Byron had put on twenty-five pounds since college, despite joining and bailing on three gyms. She knew this. He knew this. Talking about ice cream would result in a fight, so she forced her mouth to smile.

“Sounds perfect,” she said.

“We’ll watch Breaking Bad after?”

“Can’t wait.”

“First.” He stood and drained his ice tea. “I’m feeling creative. Gonna go bang out a couple hours on the website.”

Hathaway wrinkled her nose at the dishes.

Byron clomped down the stairs, and a minute later she got a belated, “Thanks for dinner. You did great!”

“Mmm,” she said.

The ice in his glass clinked, melting. She took one of the uneaten vegetables off his plate, a slice of cucumber, thought different, and dropped it onto hers.

“Alexa, stop,” she said and the speaker silenced. So did the room.

In the quiet, Hathaway’s mind thought over what he said, you did great. That was the same thing Peter Lynch told everyone at school.

You’re doing great, Ms. Hathaway, he told her. And I love the skirt. When are you going to take me out, Ms. Hathaway? You don’t have to be lonely.

She drank some wine and her thoughts drifted to Daniel Jennings. The history teacher down the hall. He was new and unsure of himself, trying to fit in. He didn’t fit in, though, and that was a good thing, the former soldier who kept the muscle. His confidence was shot, and Hathaway blushed thinking about his efforts to be the perfect gentleman, to keep his gaze on her face. Not on her mouth, not on her body, just her eyes.

She’d seen him in a t-shirt once. He was tattooed on the shoulder, ink visible below his tight sleeve. It was hard to define what a man was, but she knew one when she saw one.
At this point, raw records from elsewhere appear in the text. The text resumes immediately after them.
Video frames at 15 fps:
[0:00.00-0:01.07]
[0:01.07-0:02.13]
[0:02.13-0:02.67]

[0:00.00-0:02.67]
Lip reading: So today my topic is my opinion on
Lynch and Jennings, two warriors—one boisterous and arrogant, the other quiet—and already they disliked one another, potentially on a collision course. A battle in which the monster had all the ammunition.

She took the laptop out of her bag and surfed to the school’s email server to check her inbox. Mr. Jennings had emailed her after-hours in September, asking a question about PowerSchool. Ever since, she made sure to give her inbox a scan in the evening.

Just in case.

Nothing tonight. Oh well.

She finished the wine and set down her glass. Went to change into something warm. Their bedroom looked ridiculous. Her side perfect, Byron’s a tornado wreck. Their compromise was, he kept the bathroom tidy. In the bathroom she insisted he act his age.
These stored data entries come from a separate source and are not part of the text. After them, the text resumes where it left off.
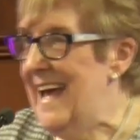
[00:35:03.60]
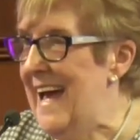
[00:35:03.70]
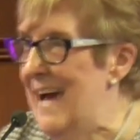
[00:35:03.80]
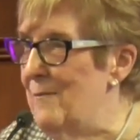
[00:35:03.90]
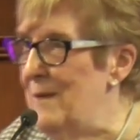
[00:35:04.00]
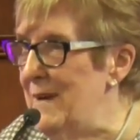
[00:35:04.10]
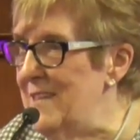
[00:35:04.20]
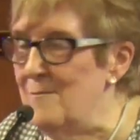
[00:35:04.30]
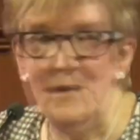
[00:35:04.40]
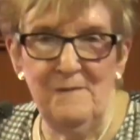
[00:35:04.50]
uh, when we had
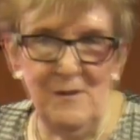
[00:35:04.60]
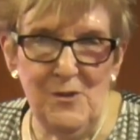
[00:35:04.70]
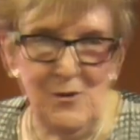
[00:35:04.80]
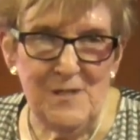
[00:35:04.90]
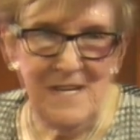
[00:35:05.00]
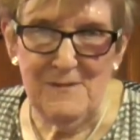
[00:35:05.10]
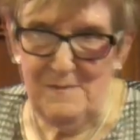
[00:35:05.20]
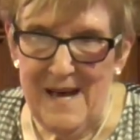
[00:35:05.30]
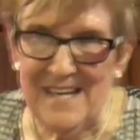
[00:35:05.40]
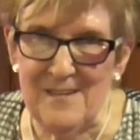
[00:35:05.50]
the wonderful news that he was
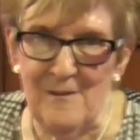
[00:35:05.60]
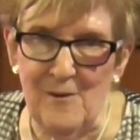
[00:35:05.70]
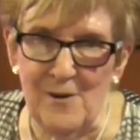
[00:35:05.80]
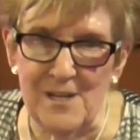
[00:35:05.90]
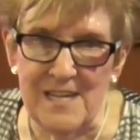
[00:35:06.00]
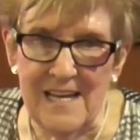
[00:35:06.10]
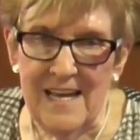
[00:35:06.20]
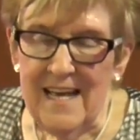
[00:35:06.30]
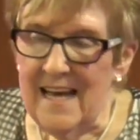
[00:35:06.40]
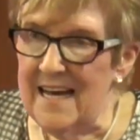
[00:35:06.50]
back to the Lord
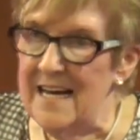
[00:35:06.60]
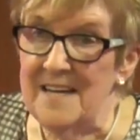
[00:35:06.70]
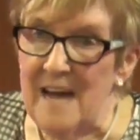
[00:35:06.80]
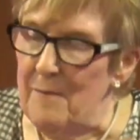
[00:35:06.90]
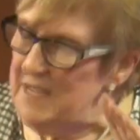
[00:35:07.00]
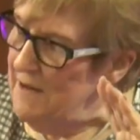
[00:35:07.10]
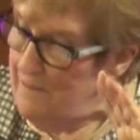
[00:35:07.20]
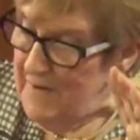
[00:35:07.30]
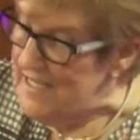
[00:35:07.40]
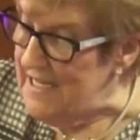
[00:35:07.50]
and that was an
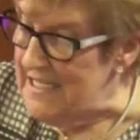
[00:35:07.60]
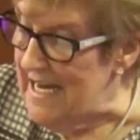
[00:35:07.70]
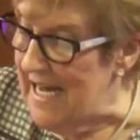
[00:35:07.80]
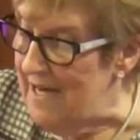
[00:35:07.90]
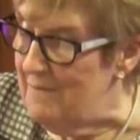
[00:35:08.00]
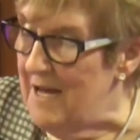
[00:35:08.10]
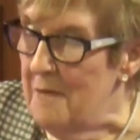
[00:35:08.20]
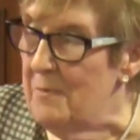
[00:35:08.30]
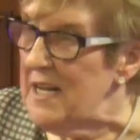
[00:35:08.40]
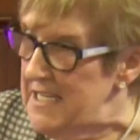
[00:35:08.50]
amazing time.
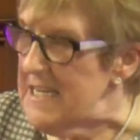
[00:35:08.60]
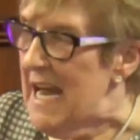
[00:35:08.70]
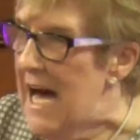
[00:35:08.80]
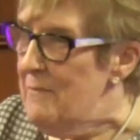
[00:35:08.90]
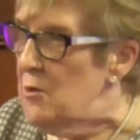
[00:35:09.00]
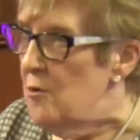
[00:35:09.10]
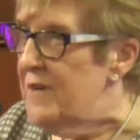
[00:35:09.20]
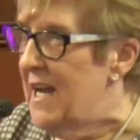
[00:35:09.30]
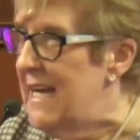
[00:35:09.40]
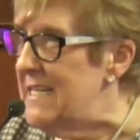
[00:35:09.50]
But it didn't happen
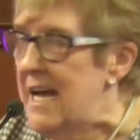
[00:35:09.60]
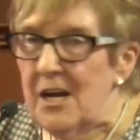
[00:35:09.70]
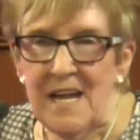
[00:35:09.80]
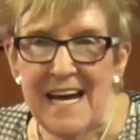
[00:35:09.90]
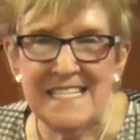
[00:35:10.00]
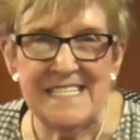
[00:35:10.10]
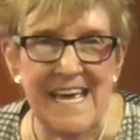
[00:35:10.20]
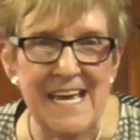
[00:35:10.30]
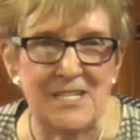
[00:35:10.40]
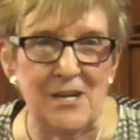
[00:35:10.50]
overnight. Could I
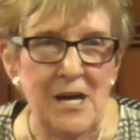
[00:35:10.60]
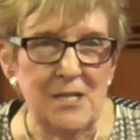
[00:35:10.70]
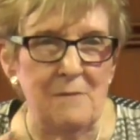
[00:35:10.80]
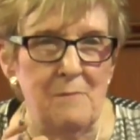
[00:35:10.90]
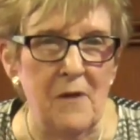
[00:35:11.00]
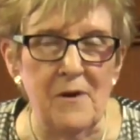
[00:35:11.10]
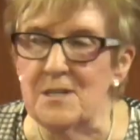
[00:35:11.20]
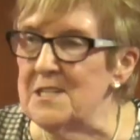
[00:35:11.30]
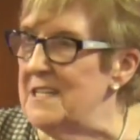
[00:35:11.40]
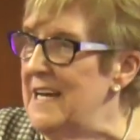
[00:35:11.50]
say to, to
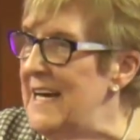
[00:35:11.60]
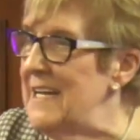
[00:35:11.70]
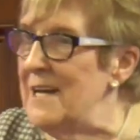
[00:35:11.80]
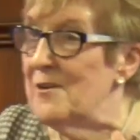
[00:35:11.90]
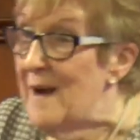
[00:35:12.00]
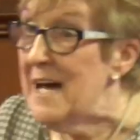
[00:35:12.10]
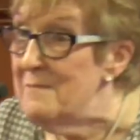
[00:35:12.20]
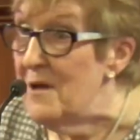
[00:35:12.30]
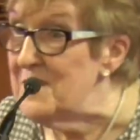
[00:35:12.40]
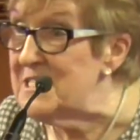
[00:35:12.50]
mothers and, and
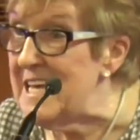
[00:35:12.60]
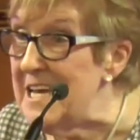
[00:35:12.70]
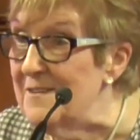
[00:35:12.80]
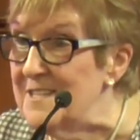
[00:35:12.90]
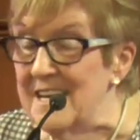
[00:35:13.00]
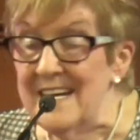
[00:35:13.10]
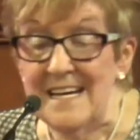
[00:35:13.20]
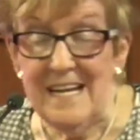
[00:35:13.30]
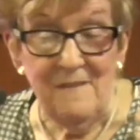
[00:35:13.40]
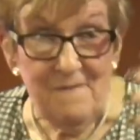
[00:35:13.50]
grandmothers here and,
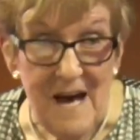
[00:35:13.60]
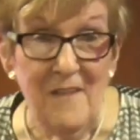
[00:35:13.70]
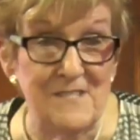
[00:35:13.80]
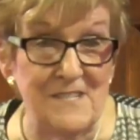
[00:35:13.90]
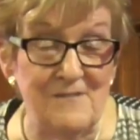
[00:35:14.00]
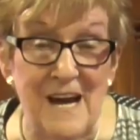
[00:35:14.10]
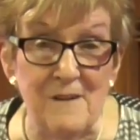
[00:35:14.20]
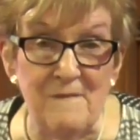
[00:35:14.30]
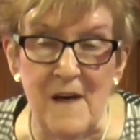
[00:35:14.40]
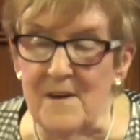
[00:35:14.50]
and, and fathers and
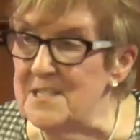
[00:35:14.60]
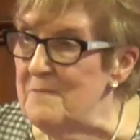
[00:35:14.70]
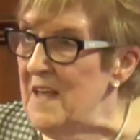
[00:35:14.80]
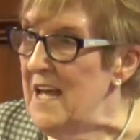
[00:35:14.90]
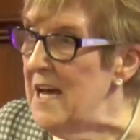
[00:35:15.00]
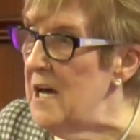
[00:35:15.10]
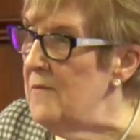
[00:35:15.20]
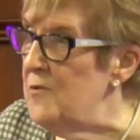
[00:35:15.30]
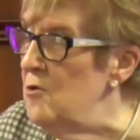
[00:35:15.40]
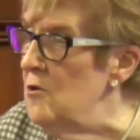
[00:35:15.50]
grandfathers,
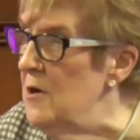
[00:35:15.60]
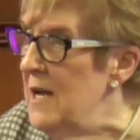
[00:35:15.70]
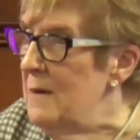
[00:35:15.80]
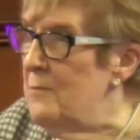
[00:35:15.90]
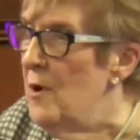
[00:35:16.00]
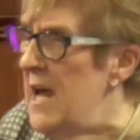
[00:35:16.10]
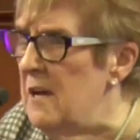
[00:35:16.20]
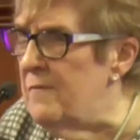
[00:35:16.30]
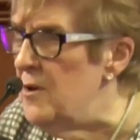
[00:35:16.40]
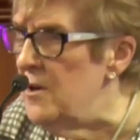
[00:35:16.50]
if you're
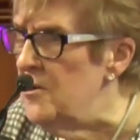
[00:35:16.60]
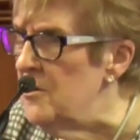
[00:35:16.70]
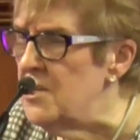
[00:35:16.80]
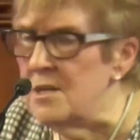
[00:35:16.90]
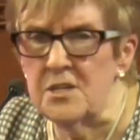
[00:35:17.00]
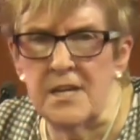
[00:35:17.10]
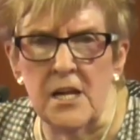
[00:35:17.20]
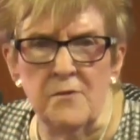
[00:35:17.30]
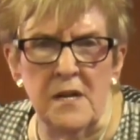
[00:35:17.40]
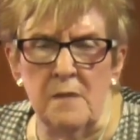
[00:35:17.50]
praying for your
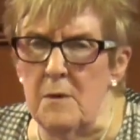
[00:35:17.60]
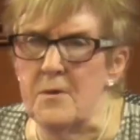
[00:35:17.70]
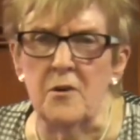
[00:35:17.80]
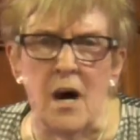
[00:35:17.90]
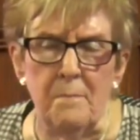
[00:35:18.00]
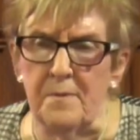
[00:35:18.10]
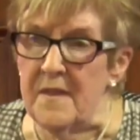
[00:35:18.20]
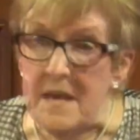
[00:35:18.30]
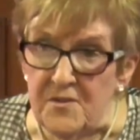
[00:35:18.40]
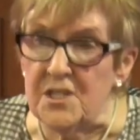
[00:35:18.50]
children and maybe they're up and
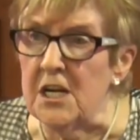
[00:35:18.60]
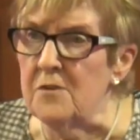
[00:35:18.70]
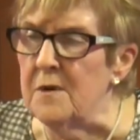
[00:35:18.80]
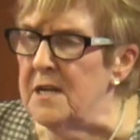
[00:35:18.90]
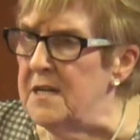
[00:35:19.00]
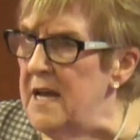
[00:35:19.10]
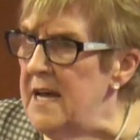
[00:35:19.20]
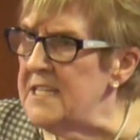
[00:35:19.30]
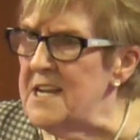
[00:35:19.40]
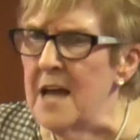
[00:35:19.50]
they have children and
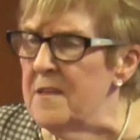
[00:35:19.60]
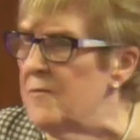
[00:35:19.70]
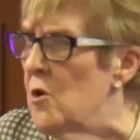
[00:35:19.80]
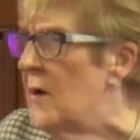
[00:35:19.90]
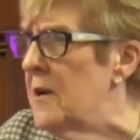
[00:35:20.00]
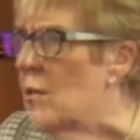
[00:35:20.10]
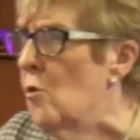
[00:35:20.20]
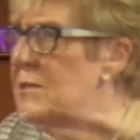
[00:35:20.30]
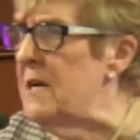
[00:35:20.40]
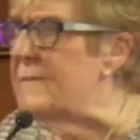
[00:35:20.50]
it's like they've gone in a
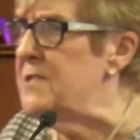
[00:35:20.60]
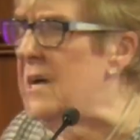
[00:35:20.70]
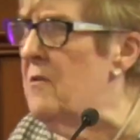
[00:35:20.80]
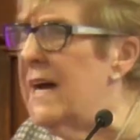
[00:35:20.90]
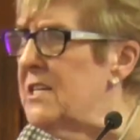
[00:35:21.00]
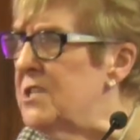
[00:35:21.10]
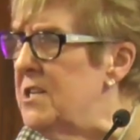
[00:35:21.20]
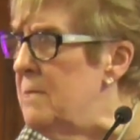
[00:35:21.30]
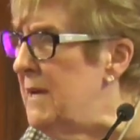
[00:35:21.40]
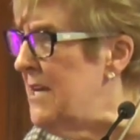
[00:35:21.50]
whole different direction
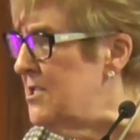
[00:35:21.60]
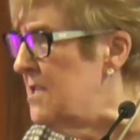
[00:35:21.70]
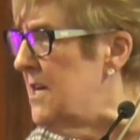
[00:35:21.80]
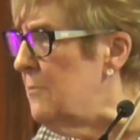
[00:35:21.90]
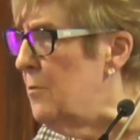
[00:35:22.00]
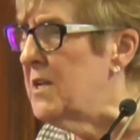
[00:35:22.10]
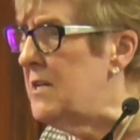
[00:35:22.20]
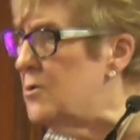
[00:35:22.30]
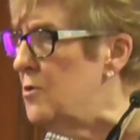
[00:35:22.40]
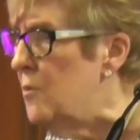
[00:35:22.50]
and you begin to think, well, what did
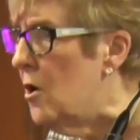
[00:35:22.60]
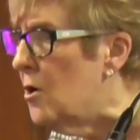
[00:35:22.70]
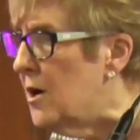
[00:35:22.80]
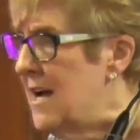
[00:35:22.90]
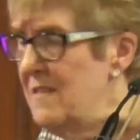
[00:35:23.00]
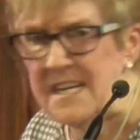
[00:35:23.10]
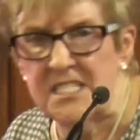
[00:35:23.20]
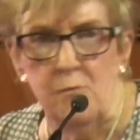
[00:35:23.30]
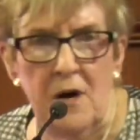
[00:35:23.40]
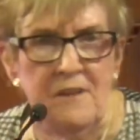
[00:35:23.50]
I do wrong? That's
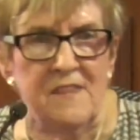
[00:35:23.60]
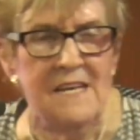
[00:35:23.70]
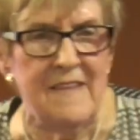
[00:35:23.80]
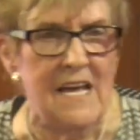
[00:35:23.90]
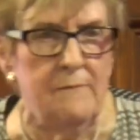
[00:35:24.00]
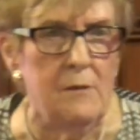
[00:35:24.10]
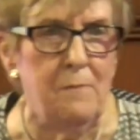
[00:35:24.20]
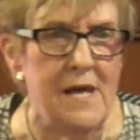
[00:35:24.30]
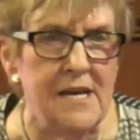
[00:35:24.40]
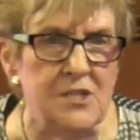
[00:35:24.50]
the one thing the enemy will
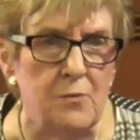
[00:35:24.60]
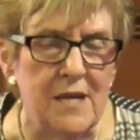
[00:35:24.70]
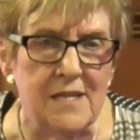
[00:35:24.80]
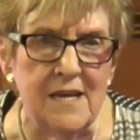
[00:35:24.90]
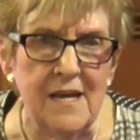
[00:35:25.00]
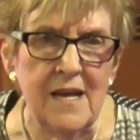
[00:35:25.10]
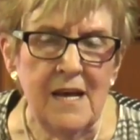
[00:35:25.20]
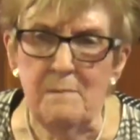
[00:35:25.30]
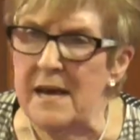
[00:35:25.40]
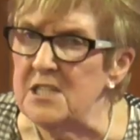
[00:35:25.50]
plague us with,
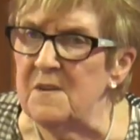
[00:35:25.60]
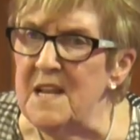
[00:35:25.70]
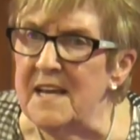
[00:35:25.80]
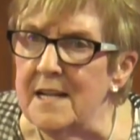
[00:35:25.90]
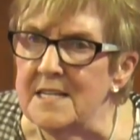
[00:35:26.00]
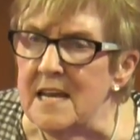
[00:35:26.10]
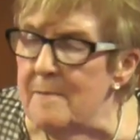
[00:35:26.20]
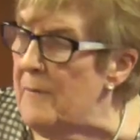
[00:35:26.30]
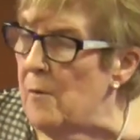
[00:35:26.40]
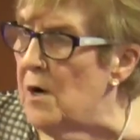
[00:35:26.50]
make us feel guilty. And I
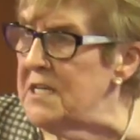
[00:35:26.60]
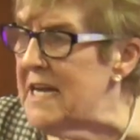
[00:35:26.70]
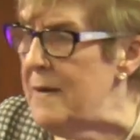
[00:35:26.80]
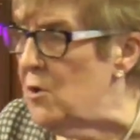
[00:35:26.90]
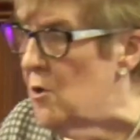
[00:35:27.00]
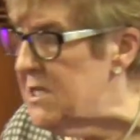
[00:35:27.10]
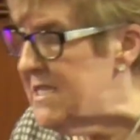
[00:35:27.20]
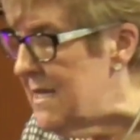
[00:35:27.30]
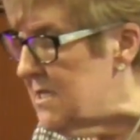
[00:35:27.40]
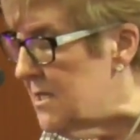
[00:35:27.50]
remember one time God
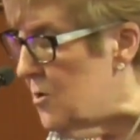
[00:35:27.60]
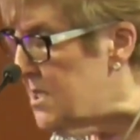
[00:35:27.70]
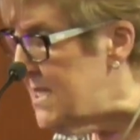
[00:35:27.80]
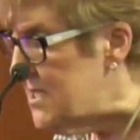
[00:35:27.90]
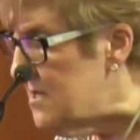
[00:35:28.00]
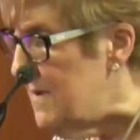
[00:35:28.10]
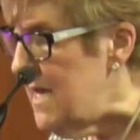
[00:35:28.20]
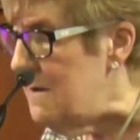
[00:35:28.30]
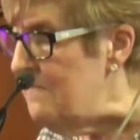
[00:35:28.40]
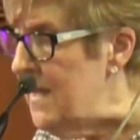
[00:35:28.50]
sent God said to
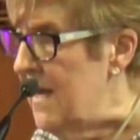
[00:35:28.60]
me,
He tried. He managed to pick his things off the floor, though civility around the sink was beyond him. A lopsided arrangement she tried to ignore.
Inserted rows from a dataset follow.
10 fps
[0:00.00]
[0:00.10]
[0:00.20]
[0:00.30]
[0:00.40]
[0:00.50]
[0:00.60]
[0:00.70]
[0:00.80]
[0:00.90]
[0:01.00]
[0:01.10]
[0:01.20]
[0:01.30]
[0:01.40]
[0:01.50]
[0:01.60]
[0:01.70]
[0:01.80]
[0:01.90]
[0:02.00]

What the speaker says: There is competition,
Daisy Hathaway was learning something about compromise. She’d done it often since college and the truth was catching up—if she kept compromising too long, there’d be nothing left of her.

7

After school on Wednesday, Daniel Jennings waited outside the office of his supervisor, Ms. Pierce, Director of the Upper School.

Jennings was jazzed, full of energy. Benji had come to his classroom again for lunch and he’d watched the boy work, wondering when the last time was he’d been struck in the face to test his manhood, and Jennings decided then to act. Even if he wasn’t in a place to deal with Lynch, he’d force the administration to take action. Like hell would he sit around and pretend it wasn’t happening.

Pierce returned from supervising the parking lot and did a little jump, finding him at her door.

“Mr. Jennings, what can I do for you?”

Jennings opened the door to her office and went in. Pierce followed, showing some anxiety.

He closed the door and said, “I think Peter Lynch beats his children.”

“Oh really.”

“Is that the rumor you indicated Monday?”

Pierce pulled the lanyard over her head and let it drop onto her cluttered desk, overrun with paperwork. Manila folders were stacked like a sandbar and they’d keep her in the office until seven that evening.

“What evidence do you have, Mr. Jennings?”

“At my conference with Lynch, he nearly lost it. Like you said he would. He came close to hitting me because I wouldn’t budge with the grade book. I read about Lynch online and he has a history with violence. Plus I have it on good authority that he beats Junior and Benji to toughen them.”

“Who is your authority? A fellow teacher?”

He shook his head. “I won’t say.”

“Then you have nothing to report, Mr. Jennings. We can’t go to the police or social services with that.”

“Benji said his father has hit him. That’s direct testimony.”

Pierce was lowering into her chair but she stood again. “You asked Benjamin if his father abuses him?”

“In a roundabout way.”

“And he said yes?”

“He said his father hits him when he deserves it, same as other dads.”

Pierce relaxed. “That’s called discipline.”

“That’s abuse, Ms. Pierce.”

“Do you know how many parents spank their children? A lot, even if they won’t admit it.”

“A phonebook to the face is different.”

“Sit down, Mr. Jennings. Please.” She waited until he did and she put on administrative armor and used her strongest voice, of a woman twenty years older. “I think your concern is admirable. You’re the exact kind of man we want at the Academy for the next thirty years. But I want you to consider something. You’re brand new. It’s November in your first semester and you’re already chasing shadows. Do you know how many rumors you’re going to hear on a monthly basis? You keep this up and you won’t make it two years.”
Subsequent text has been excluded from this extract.